The Effects of Carbocisplatin and Radiation on Skin Flap Survival

Author Affiliations

From the Division of Otorhinolaryngology (Drs Kleiman, Hasslinger, Suter, Blanchard, and Gray), University of Maryland School of Medicine; and the Division of Radiation Research, University of Maryland School of Medicine (Dr Eddy), Baltimore, Md.
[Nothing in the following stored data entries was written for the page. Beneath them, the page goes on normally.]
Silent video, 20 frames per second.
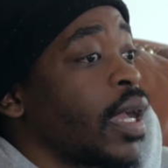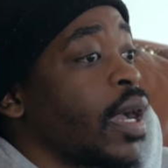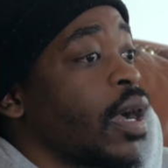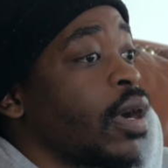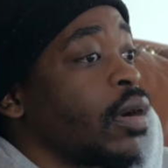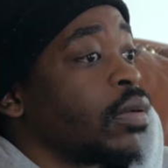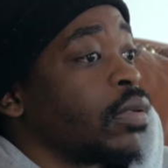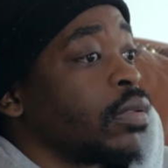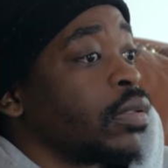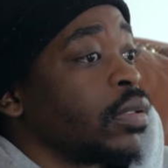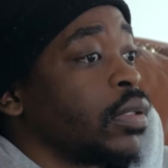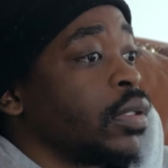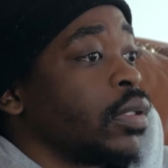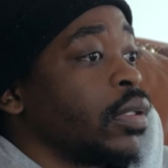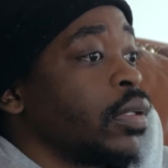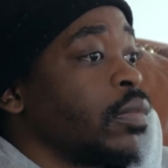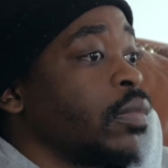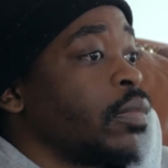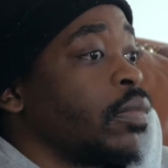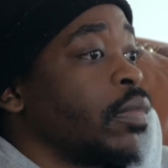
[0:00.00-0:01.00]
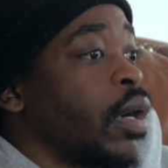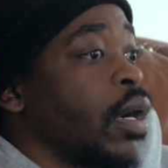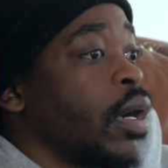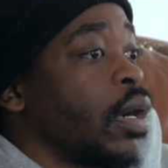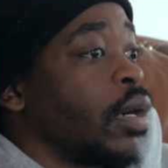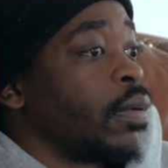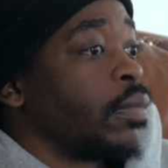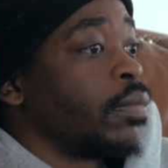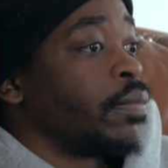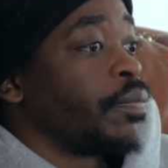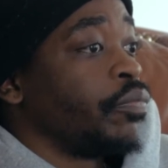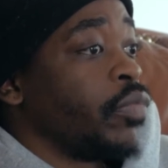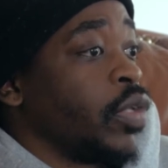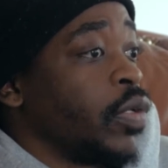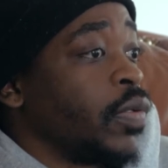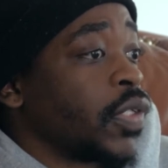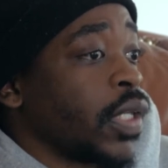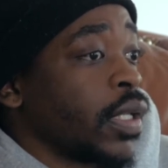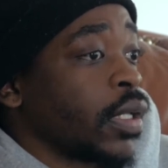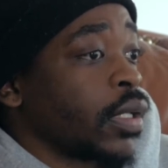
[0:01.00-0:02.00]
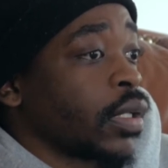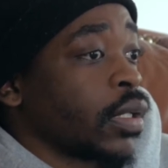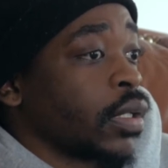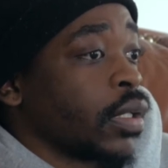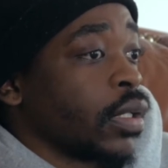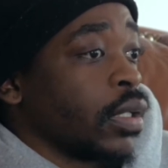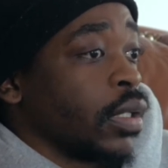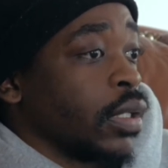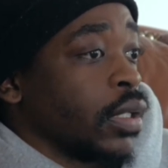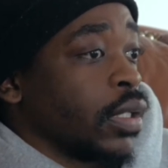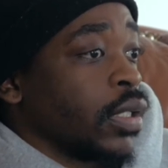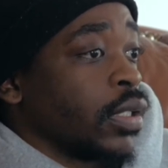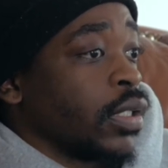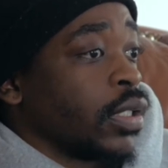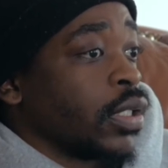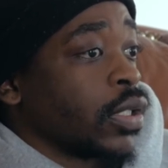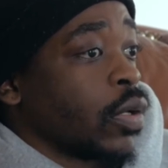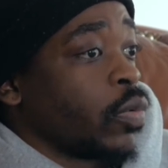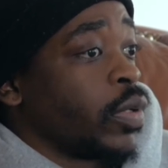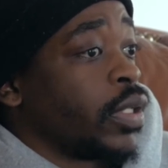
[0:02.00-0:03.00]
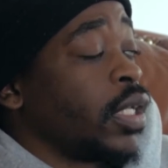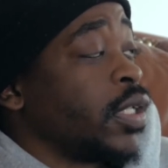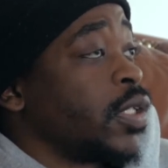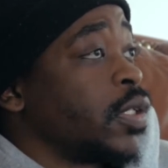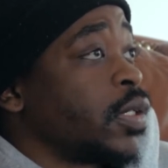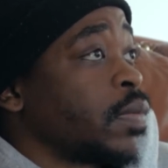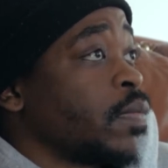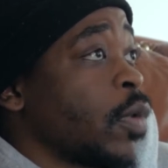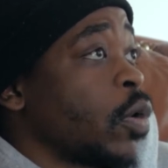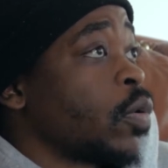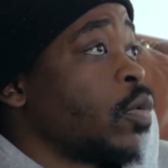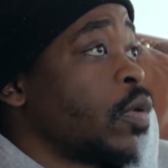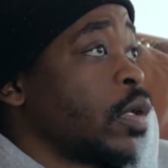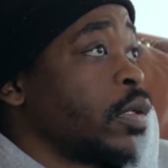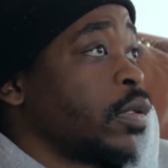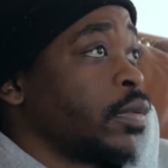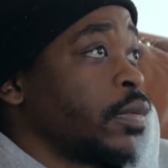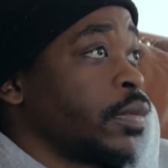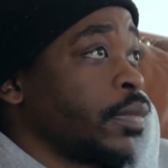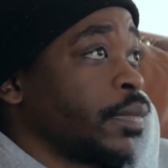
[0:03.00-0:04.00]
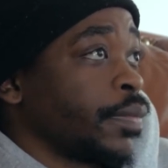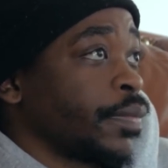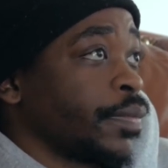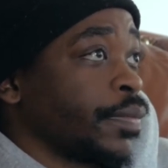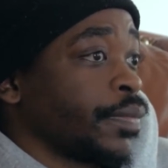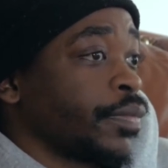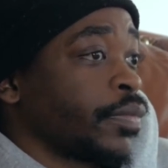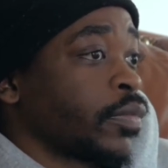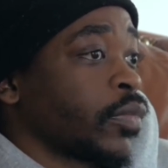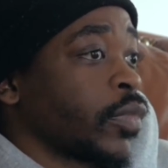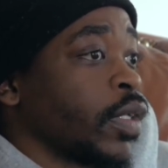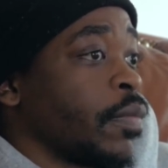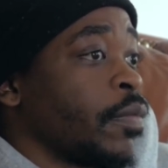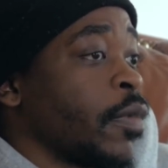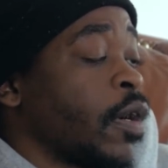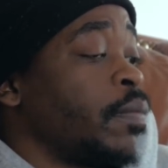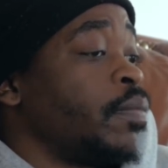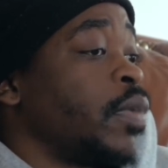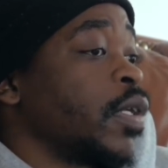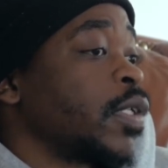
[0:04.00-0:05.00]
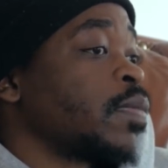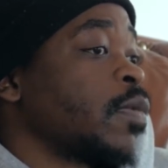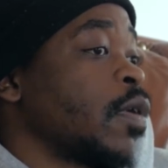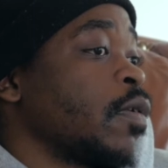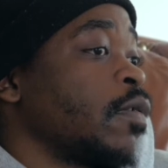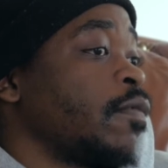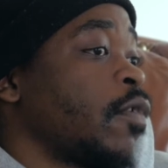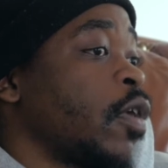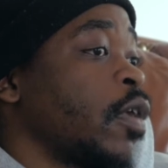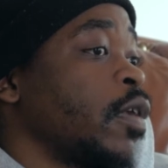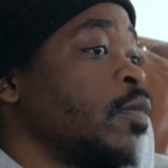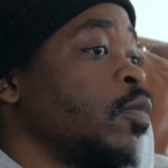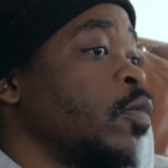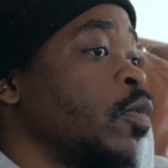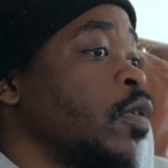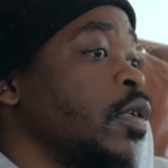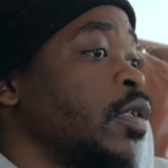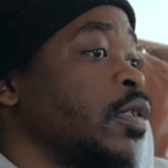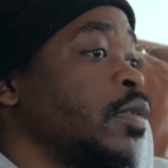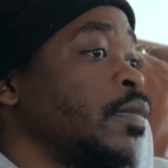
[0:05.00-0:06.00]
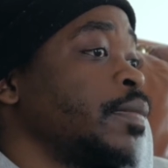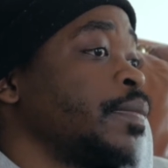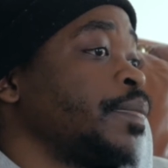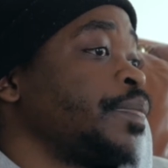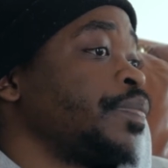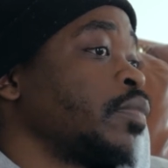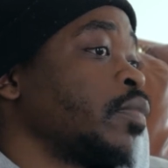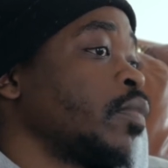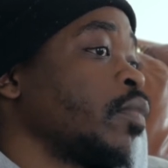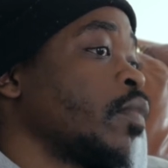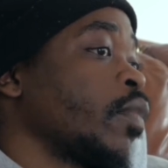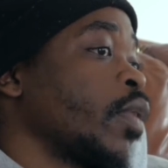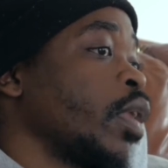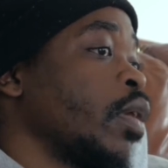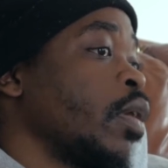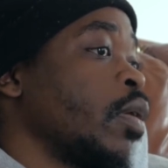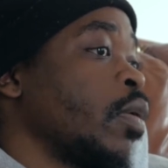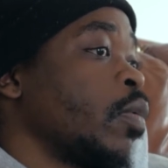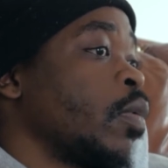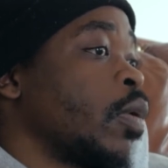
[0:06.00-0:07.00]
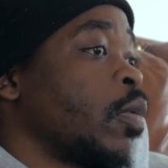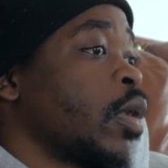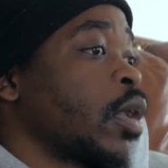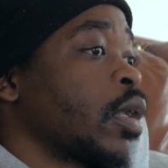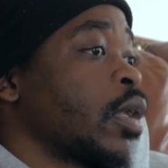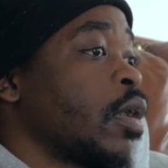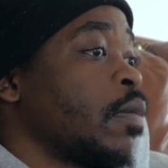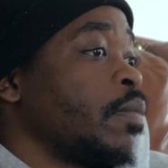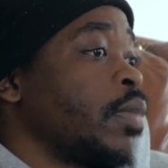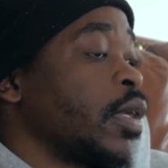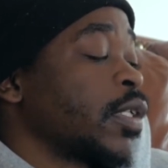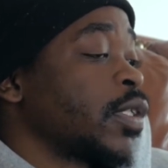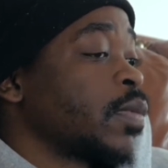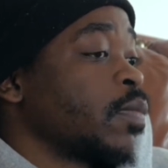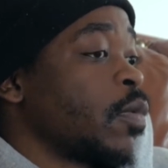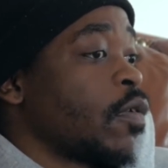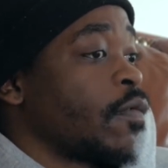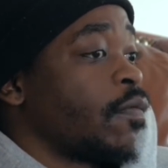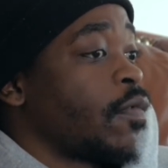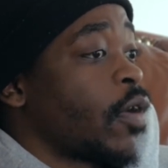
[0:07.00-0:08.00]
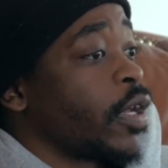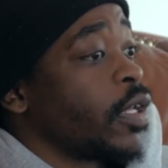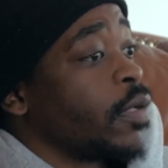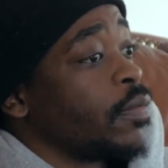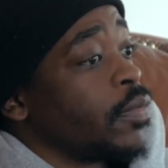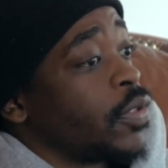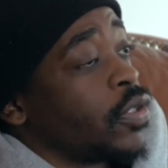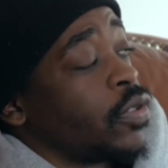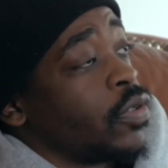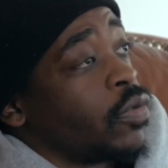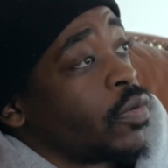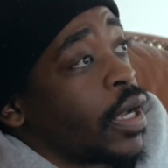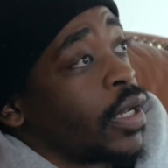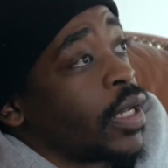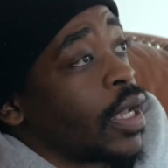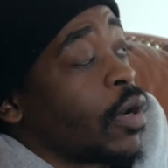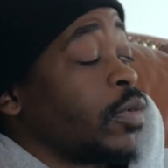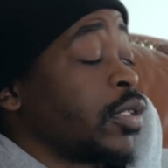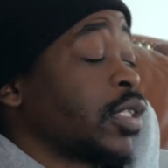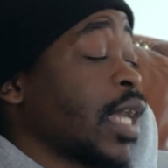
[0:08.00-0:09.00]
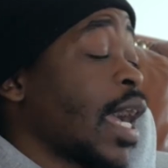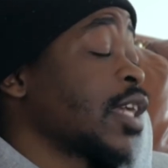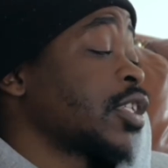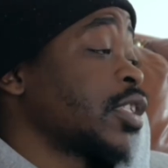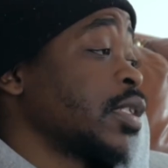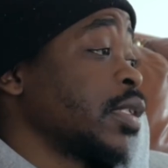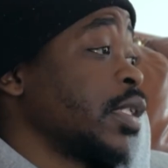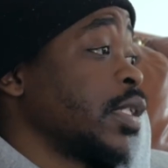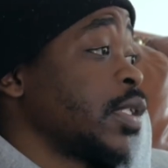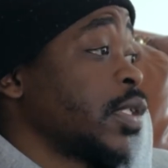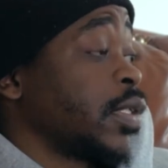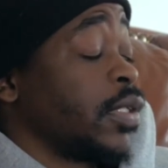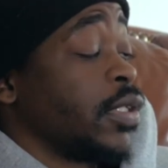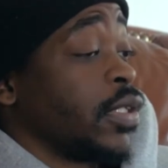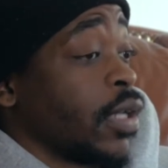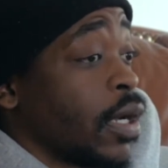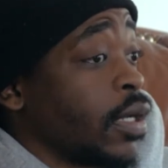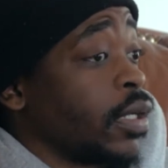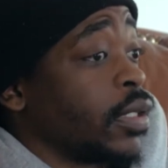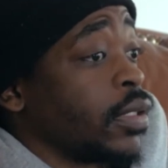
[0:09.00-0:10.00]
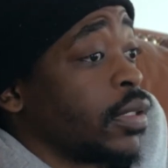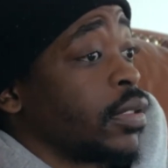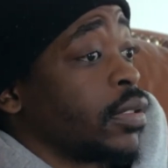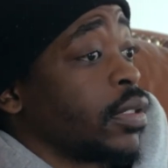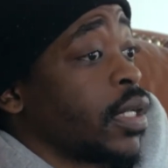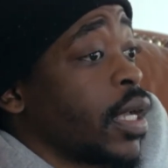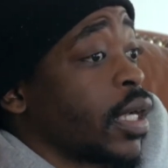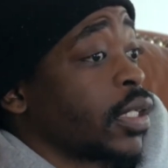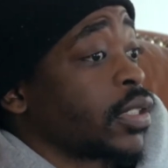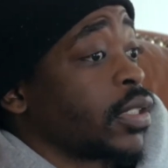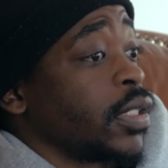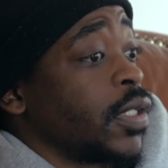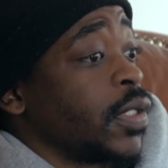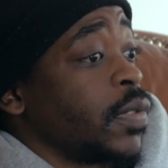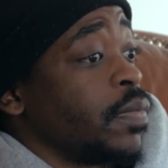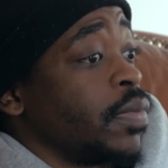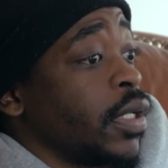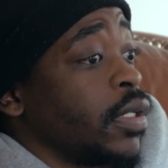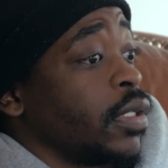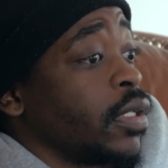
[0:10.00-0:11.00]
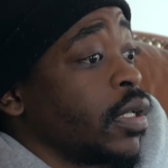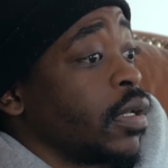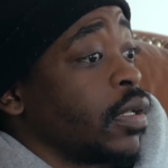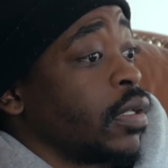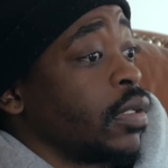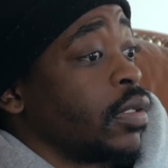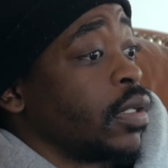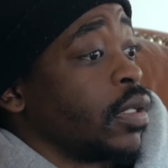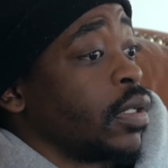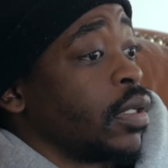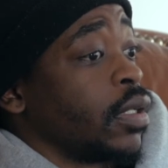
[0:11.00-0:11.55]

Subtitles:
out music. So we did Smoke 1, but Big Smoke Volume 1. We're working on Big Smoke Volume 2 right now, which actually is done. Actually, it's been done.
Arch Otolaryngol Head Neck Surg. 1992;118(1):68-73. doi:10.1001/archotol.1992.01880010072019

• Carbocisplatin is used as an inductive chemotherapeutic agent prior to irradiation in the treatment of head and neck cancers. Controversy exists whether carbocisplatin sensitizes normal epithelial tissues, including skin, to radiation. The combined effect of radiation and carbocisplatin on the survival of skin flaps was studied in an experimental model using dorsal flaps in Sprague-Dawley rats. Skin flaps were created 6 weeks after exposure to irradiation and carbocisplatin. Flap survival was assessed 7,14, and 21 days after the flaps were initially created. Exposure of the flaps to irradiation alone, carbocisplatin alone, combined irradiation and carbocisplatin, or combined irradiation and fractionated carbocisplatin did not result in any significant decrease in flap survival when compared with untreated animals.